Studie: Bäume können Hitzestunden in Städten reduzieren
"Bäume sind für die Städte von schier unschätzbarem Wert", betont Helmut Dedy vom Städtetag. Sie verbessern durch Schatten und Verdunstung das Mikroklima, kühlen Asphalt und Beton, nehmen Feinstaub auf und bieten Vögeln und Insekten ein Zuhause.
Ein Forschungsteam hat das für Karlsruhe genauer modelliert. "Wir können zeigen, dass eine Erhöhung des Baumbestandes um mindestens 30 Prozent die jährliche Zahl der extremen Hitzestunden um fast 64 Prozent und den jährlichen Wasserabfluss um 58 Prozent verringern könnte", fasst Saha, der Mitautor war, die Studie zusammen. Besonders bei dichter Bebauung könnten Bäume den Schutz vor Hitze und Hochwasser verstärken.
Wie wichtig Bäume für das direkte Wohlbefinden von Menschen in Städten sind, haben Saha und weitere Forschende mit einer Befragung von 302 Menschen untersucht. Ergebnisse: Sie gaben überwiegend an, sich an jenen Orten in der Stadt besonders wohlzufühlen, an denen sie selbst die allgemeine Artenvielfalt besonders hoch einschätzen. Zudem erhöhen ein hoher Beschattungsgrad durch Baumkronen und der Reichtum an großen Bäumen in der Stadt das Wohlbefinden der Bevölkerung.
Zum Tag des Baums: ein Appell an Städte
Saha und sein Team appellieren an Städte, noch mehr in ihre Bäume zu investieren. Viele Städte gestalten bereits seit längerem Plätze und Straßen wegen des Klimawandels um. Wichtig wären aus seiner Sicht langfristige Monitoring-Programme für Stadtbäume, mehr Kooperationen zwischen Kommunen und Wissenschaft und auch die Mithilfe der Bewohnerinnen und Bewohner, etwa durch Baumpatenschaften.
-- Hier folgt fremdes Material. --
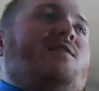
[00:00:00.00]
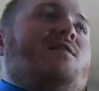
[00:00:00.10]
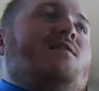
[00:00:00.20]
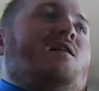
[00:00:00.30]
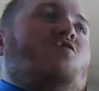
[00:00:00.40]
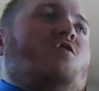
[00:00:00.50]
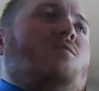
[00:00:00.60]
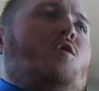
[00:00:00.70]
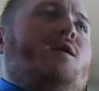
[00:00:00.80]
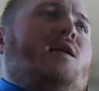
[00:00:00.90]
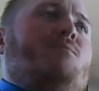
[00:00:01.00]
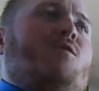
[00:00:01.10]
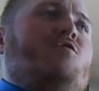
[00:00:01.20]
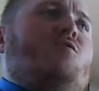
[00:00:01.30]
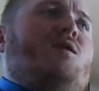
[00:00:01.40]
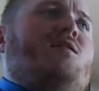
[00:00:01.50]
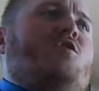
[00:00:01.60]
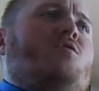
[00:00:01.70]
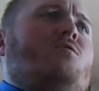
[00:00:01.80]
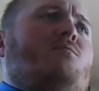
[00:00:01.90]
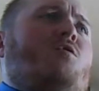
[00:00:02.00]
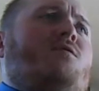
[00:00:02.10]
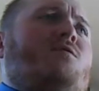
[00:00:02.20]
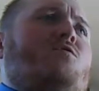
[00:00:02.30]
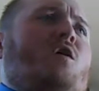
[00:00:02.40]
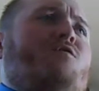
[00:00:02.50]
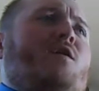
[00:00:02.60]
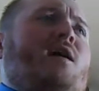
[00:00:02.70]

Texas on Thursday morning, and moisture will continue to move northward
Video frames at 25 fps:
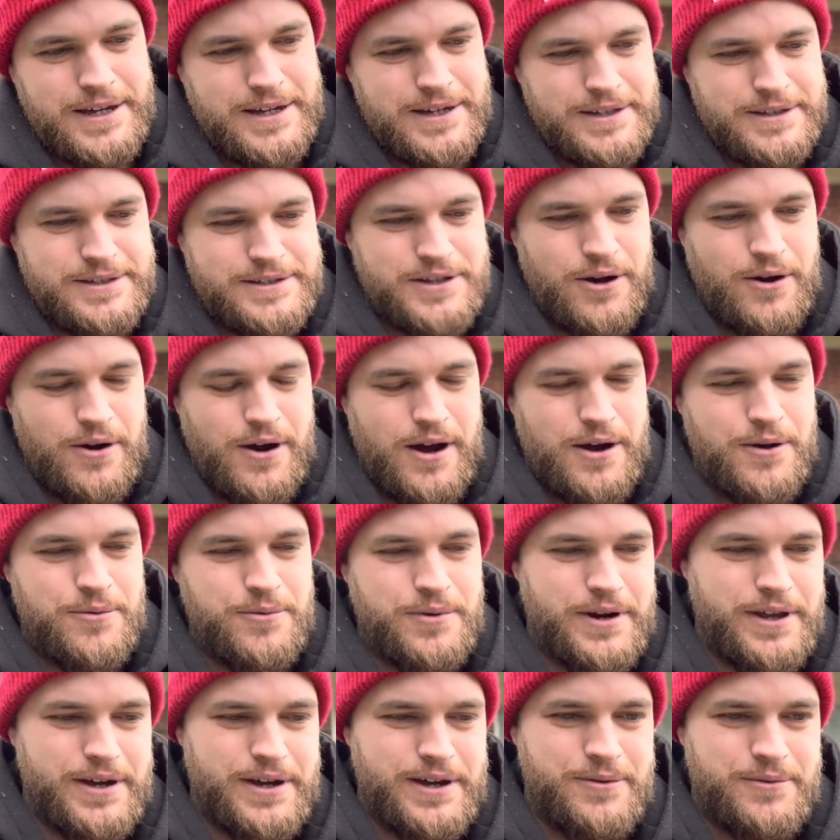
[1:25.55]
So I
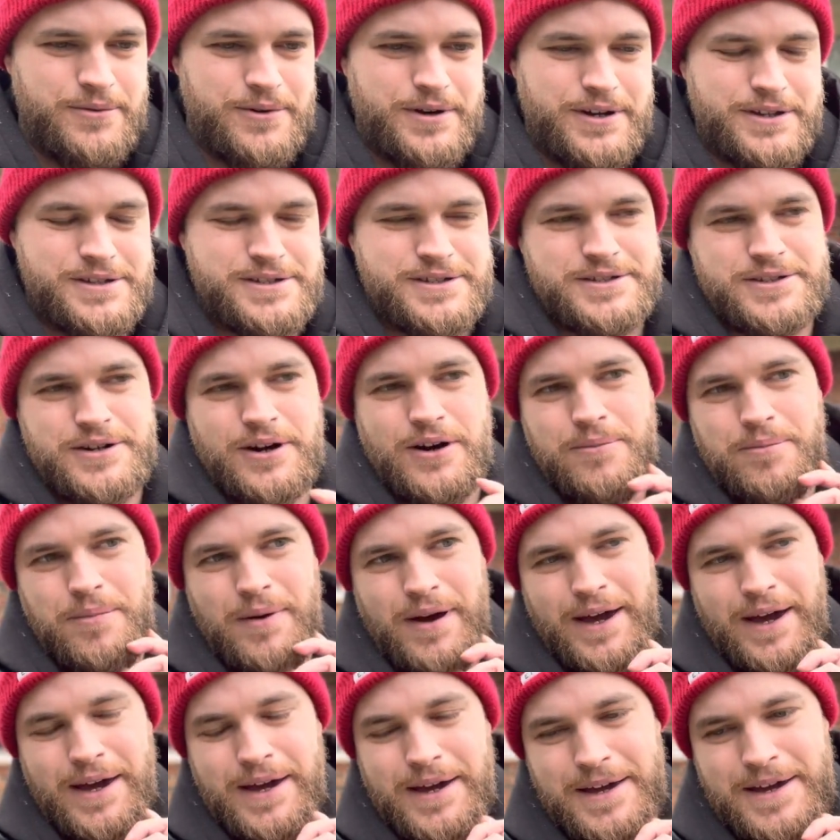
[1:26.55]
want to start
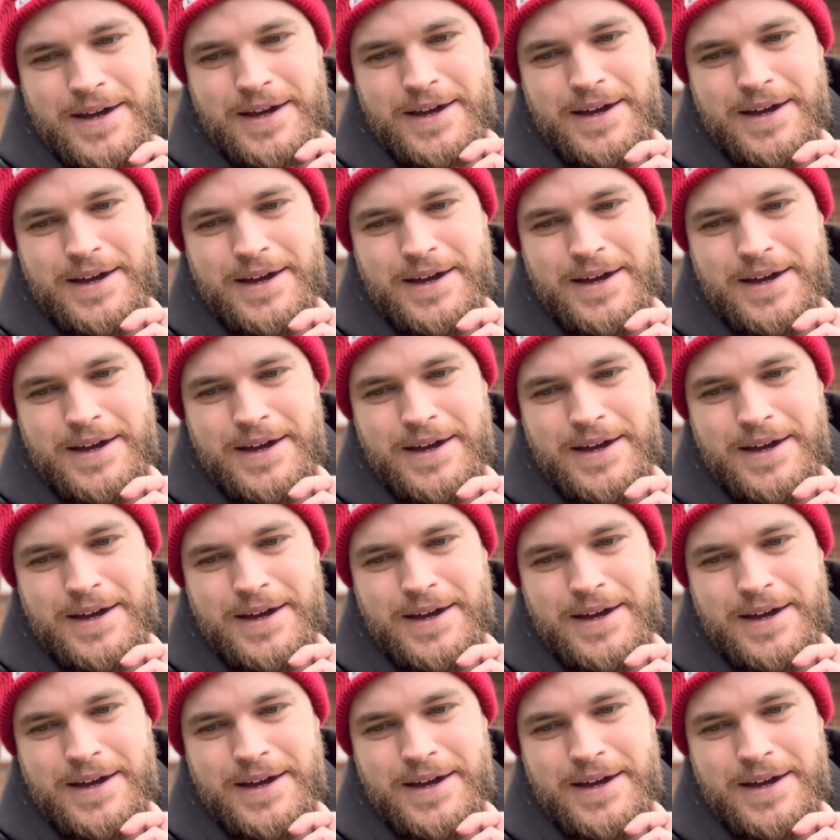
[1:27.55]
by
Viele Städte haben bereits Monitoring und Baumkataster. Die Finanzierung sei angesichts extrem angespannter kommunaler Haushalte aber nicht immer einfach, gibt Dedy zu bedenken.
Für Forscher Saha ist es "aus ökologischer und bio-meteorologischer Sicht absolut katastrophal", wenn neu gestaltete Plätze wie der Karlsruher Marktplatz nicht begrünt werden. Zugleich weiß er, dass örtliche Besonderheiten berücksichtigt werden müssen, wie eine U-Bahn unter dem Platz. Die Umgestaltung der City von Paris zeige aber: "Es ist auch immer eine Frage der politischen Motivation."